Whitehall spending on temporary staff rose to £775m in 2014-15, the Public Accounts Committee said.
Chairman Meg Hillier urged ministers to "get a grip" and develop skills among the existing workforce.
The Cabinet Office said it had "stamped out excessive spending" and had more than halved costs from 2009-10, when it peaked at £2.7bn.
But Labour's deputy leader Tom Watson said the Cabinet Office's recruitment policy was wasting taxpayers' money,
"We've got a government that claims to spend taxpayers' money wisely but wastes huge amounts of cash on temporary workers, some of whom are paid a thousand pounds a day," said Mr Watson.
"The amount the government spends on short term staff is rising significantly because it isn't recruiting civil servants with the right skills. Poor planning by the cabinet office is costing UK taxpayers dear."
The Public Accounts Committee report also found that 32 people on temporary contracts were paid more than £1,000 a day, although it said that represented a reduction.
The cost of temporary workers was up to between £679m and £775m in 2014-15 - depending on what data was used. This reached up to £1.3bn when coupled with consultants.
The cross-party committee, which scrutinises public spending, said specialist temporary staff often cost twice as much as permanent staff and suggested the government address "the skills gap across government".
The committee said the use of temporary staff was "justified only when it is not feasible for departments to maintain the necessary skills in-house or to borrow those skills from elsewhere within the civil service".
Although spending controls brought in during 2010 had had an effect, spending had been on the rise again since 2011-12, they said.
Central procurement deals were also not used for around half of consultancy and temporary staff assignments, they said.
The committee's Labour chair, Meg Hillier, said public money was being "wasted because of poor workforce planning".
"There is a place for buying in expert advice and using temporary staff if there is a skills gap but departments first need to be sure they do not have access to these skills in-house. Getting this wrong costs the taxpayer dear.
"Filling permanent roles with temporary staff is short-sighted and does nothing to address underlying skills shortages in the civil service, nor to develop its expertise. When temps leave, valuable experience leaves with them.
"The government needs to get a grip, identify where skills are lacking in-house and put a proper plan in place to deliver those skills through the recruitment and development of high quality, permanent staff."

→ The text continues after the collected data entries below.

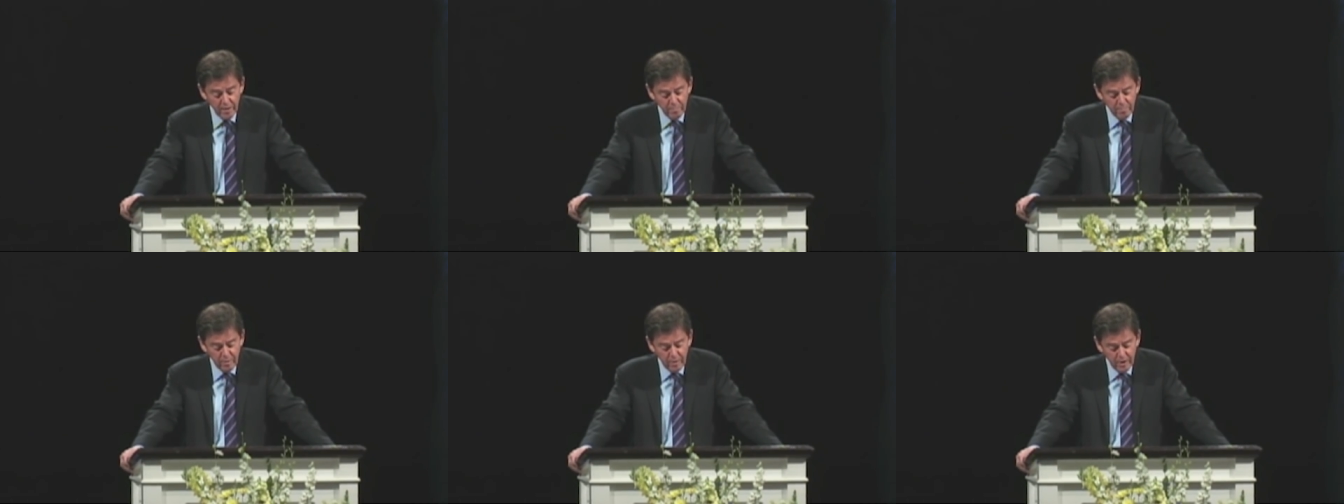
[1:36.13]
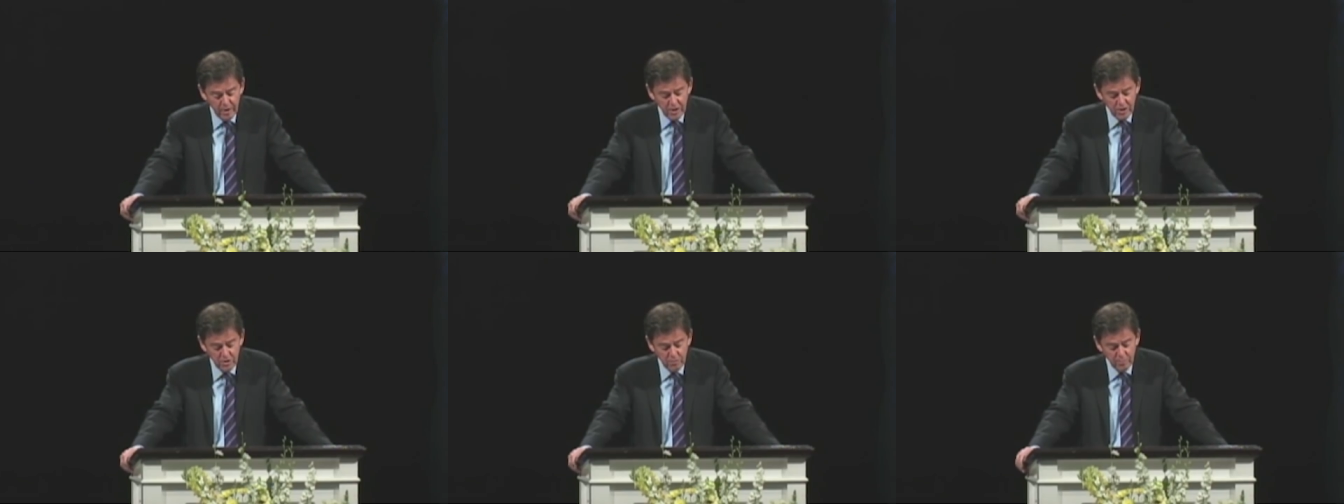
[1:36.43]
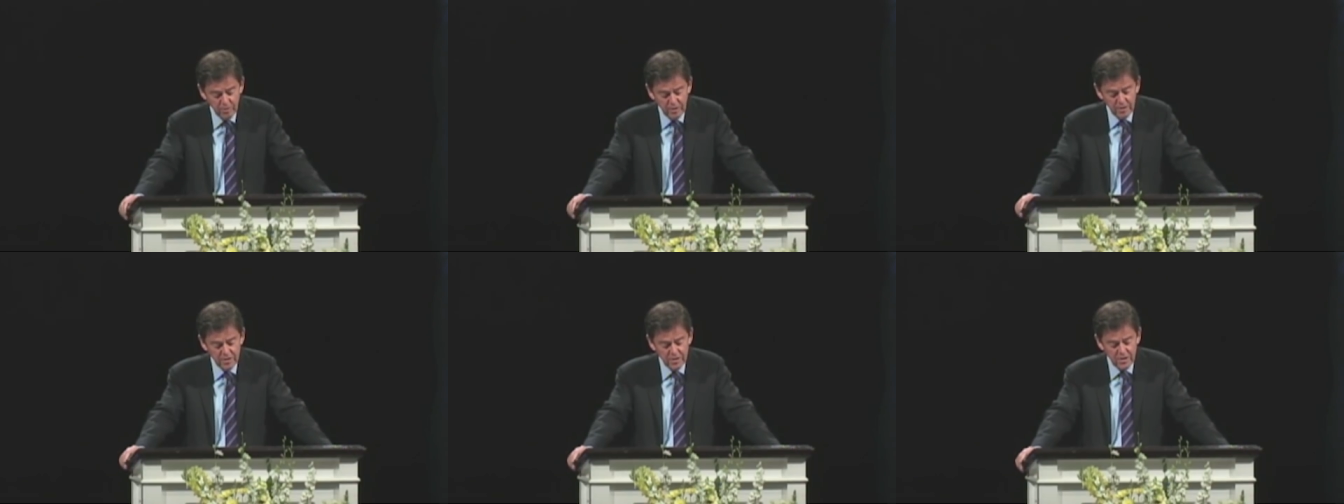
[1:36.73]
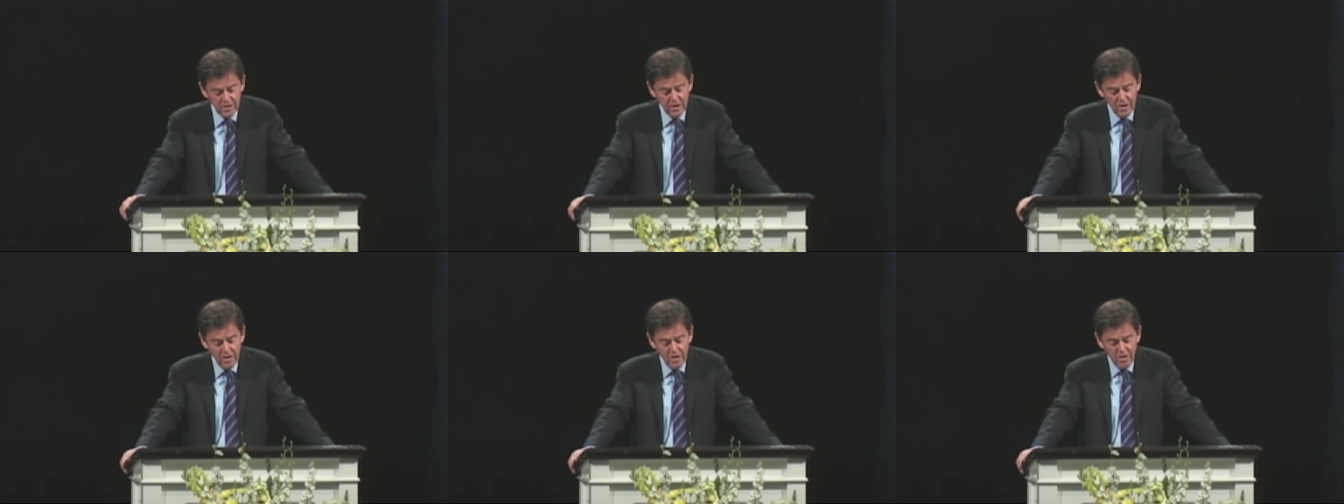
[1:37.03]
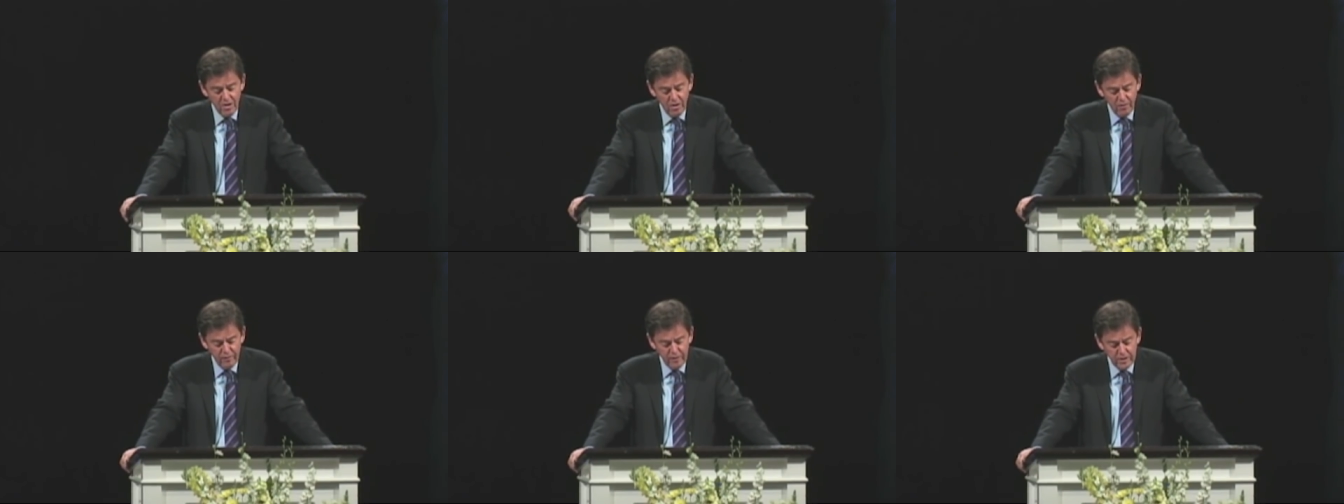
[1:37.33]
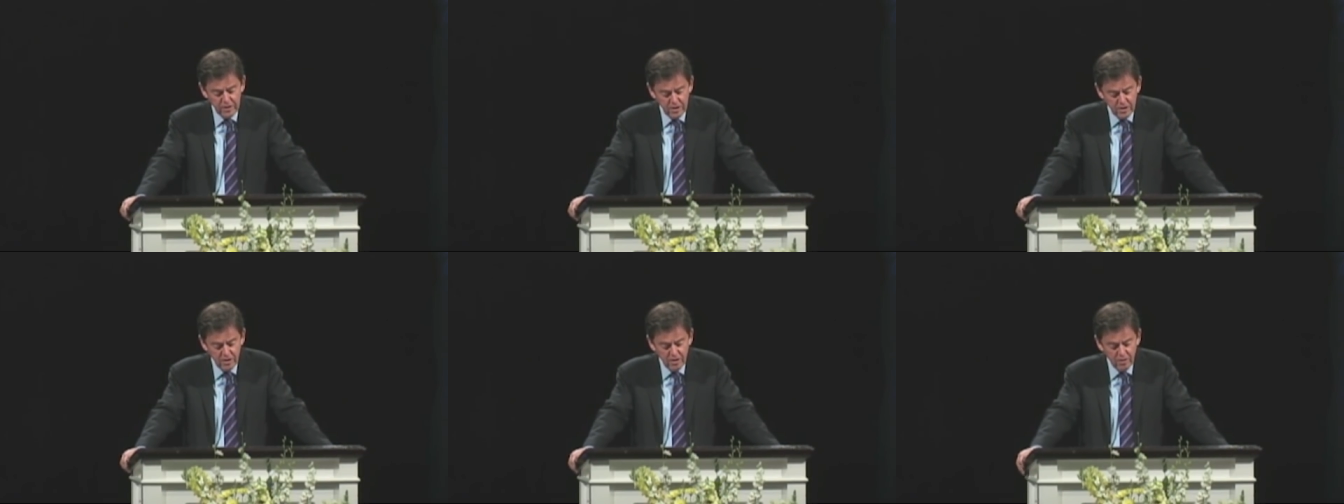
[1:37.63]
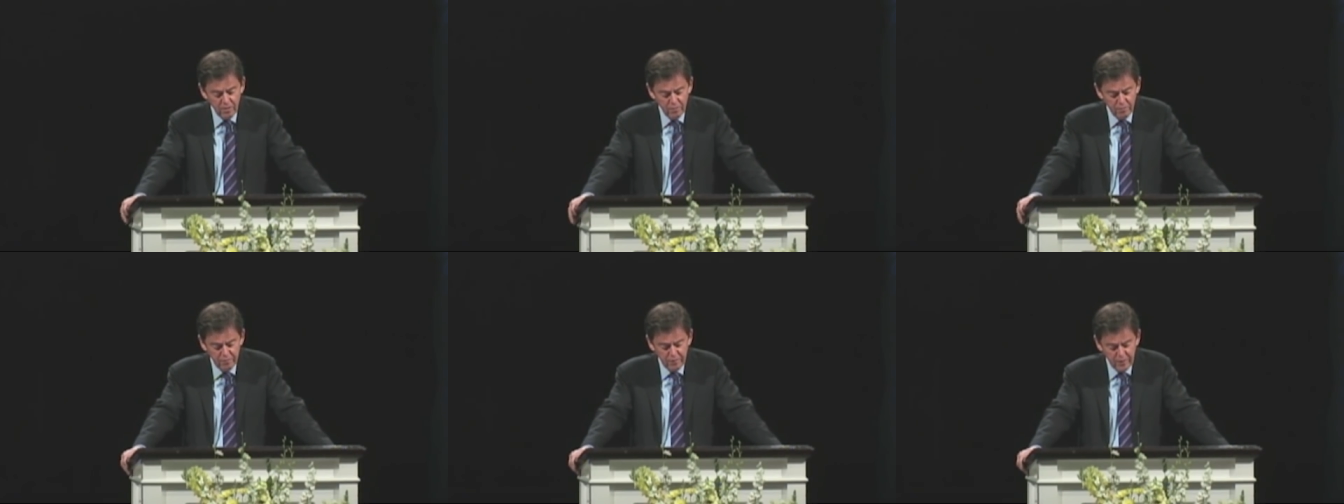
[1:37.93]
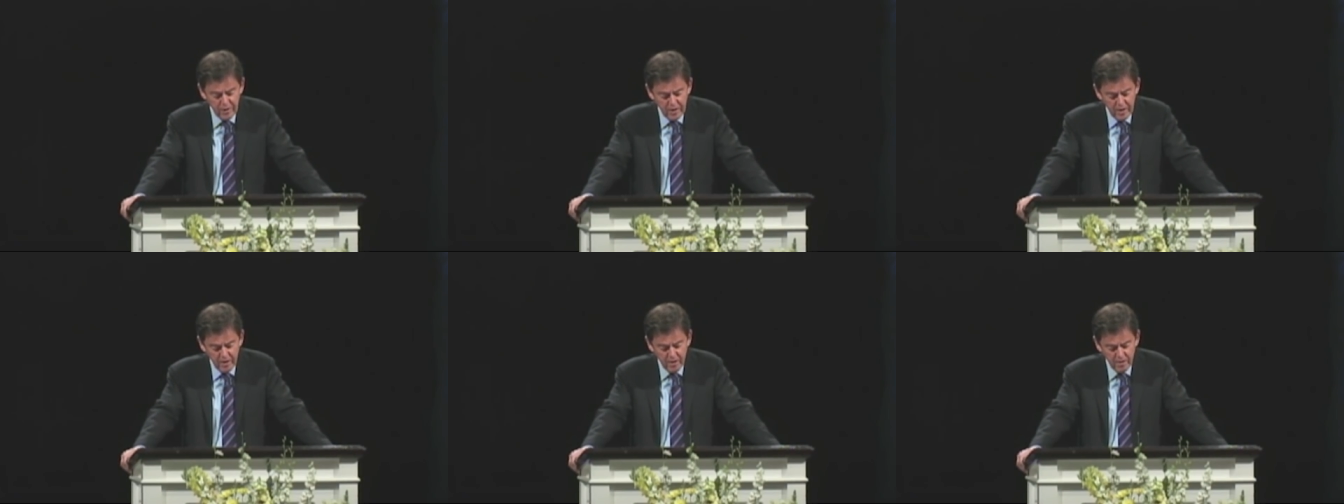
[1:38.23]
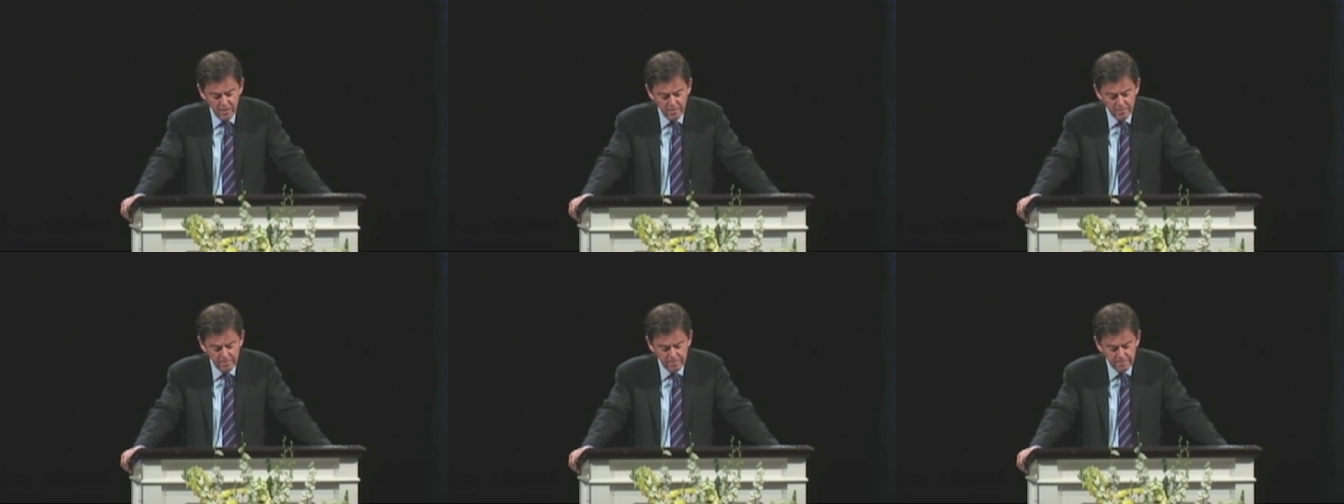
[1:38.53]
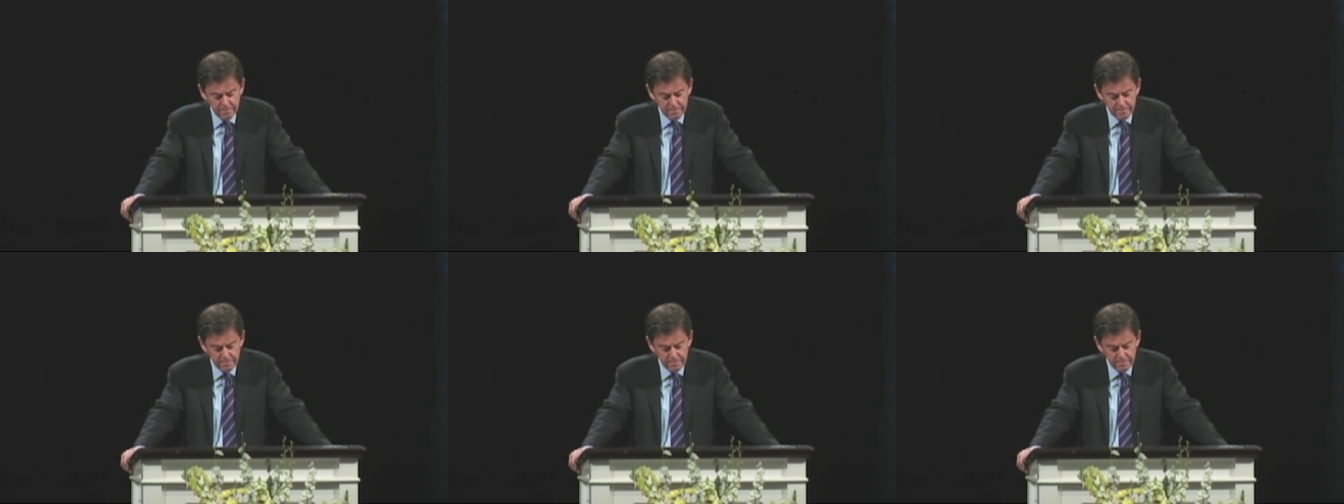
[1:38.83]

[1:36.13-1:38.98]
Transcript: a punishment of eternal fire.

But a Cabinet Office spokesman said: "This government is scrutinising spend like never before. We've stamped out excessive spending on consultants and put in place stringent spending controls. The total spend on consultants is still less than half of that in 2009-10."
He said the department was "actively building" skills but sometimes needed specialist expertise quickly on complex projects.
"But we only do this when the key skills are not readily available within the Civil Service and where it delivers better value for taxpayers," he added.